May you be texting on a Jewish social networking site and get the following message from Shaloma2: “DYHM” thinking it means “Do You 'Heart' Me” – and may you then learn Shaloma2 is your mother and “DYHM” stands for “Do Your Homework, Mamala!
May you be a hot new Glatt Kosher chef, and may The Food Network challenge you to a televised Throwdown showdown, and may Irishman Bobby Flay beat you, in front of millions, with his gribenes!
May it be Christmas Day, and while your gentile friends are eating ham, surrounded by red and green lights and holly boughs, sitting around a gezunta tree, opening presents, may the only Glatt Kosher Chinese restaurant within 50 miles be “closed for renovations!”

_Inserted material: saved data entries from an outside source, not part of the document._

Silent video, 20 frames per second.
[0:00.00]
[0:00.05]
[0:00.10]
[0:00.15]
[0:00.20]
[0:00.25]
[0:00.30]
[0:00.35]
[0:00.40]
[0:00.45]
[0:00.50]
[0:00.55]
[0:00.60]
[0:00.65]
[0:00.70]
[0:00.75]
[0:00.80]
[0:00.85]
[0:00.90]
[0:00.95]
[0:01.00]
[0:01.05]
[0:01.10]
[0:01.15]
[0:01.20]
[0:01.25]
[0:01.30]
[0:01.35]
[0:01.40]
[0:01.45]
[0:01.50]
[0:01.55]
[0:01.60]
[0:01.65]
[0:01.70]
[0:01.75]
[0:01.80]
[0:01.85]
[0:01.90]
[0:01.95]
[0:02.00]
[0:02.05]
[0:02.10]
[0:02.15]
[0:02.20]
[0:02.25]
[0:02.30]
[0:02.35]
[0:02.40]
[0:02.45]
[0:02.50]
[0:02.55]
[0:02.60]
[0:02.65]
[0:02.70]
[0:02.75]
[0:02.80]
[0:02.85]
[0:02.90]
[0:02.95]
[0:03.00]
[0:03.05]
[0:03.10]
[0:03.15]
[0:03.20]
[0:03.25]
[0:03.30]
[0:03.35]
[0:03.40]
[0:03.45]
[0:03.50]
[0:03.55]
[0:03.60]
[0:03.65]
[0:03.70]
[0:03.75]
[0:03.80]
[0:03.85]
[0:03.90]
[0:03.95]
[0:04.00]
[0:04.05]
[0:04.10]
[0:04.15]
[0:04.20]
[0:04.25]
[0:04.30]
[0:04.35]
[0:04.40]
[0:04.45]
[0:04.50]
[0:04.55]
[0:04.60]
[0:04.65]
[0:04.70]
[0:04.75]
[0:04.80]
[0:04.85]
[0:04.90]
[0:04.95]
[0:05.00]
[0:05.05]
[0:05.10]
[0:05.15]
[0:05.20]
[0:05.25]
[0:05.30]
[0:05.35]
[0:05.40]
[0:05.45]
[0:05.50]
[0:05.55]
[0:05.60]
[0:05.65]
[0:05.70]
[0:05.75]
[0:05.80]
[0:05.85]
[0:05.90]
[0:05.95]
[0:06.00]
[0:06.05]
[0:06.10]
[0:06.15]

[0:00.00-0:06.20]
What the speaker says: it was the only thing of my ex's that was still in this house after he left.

May you write a series of brilliant proposals on your computer which will make you a young millionaire, and may your computer crash, but fortunately may you have backed-up with a fancy system your brother, the computer geek, installed -- and may you learn his brilliant system stopped functioning in 2010, as he was eager to get to his chess match!
May you be a hard-working Jewish writer, and may you be studious, conscientious, and passionate in your work, and may you have wonderful readers who appreciate your humor, your research, and your dedication – and may every ethnic humor book publisher say, “too Jewish!”